[Activity] The answer is all of the data repeated exactly, with each picture omitted.

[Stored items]
========================================================================
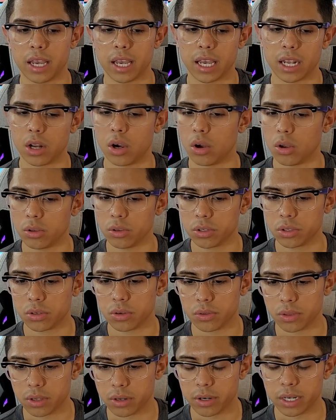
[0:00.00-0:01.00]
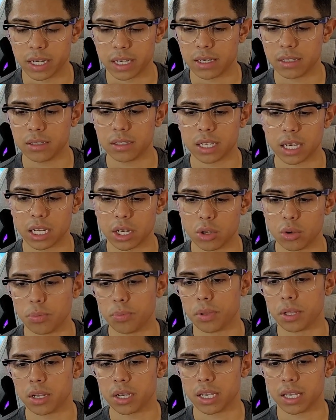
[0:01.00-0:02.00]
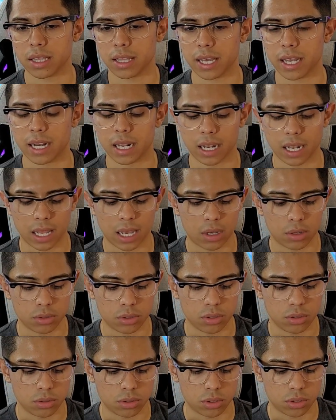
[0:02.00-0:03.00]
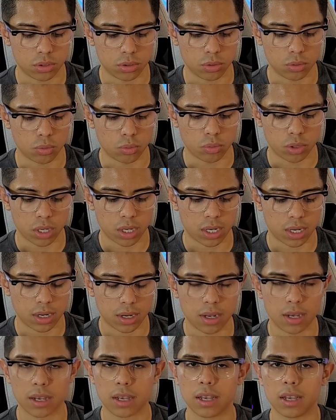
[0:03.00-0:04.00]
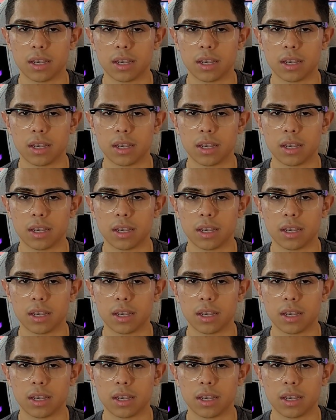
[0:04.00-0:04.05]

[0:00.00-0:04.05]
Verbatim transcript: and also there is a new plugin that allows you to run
========================================================================
[Completed exercise]
[0:00.00-0:01.00]
[0:01.00-0:02.00]
[0:02.00-0:03.00]
[0:03.00-0:04.00]
[0:04.00-0:04.05]

[0:00.00-0:04.05]
Verbatim transcript: and also there is a new plugin that allows you to run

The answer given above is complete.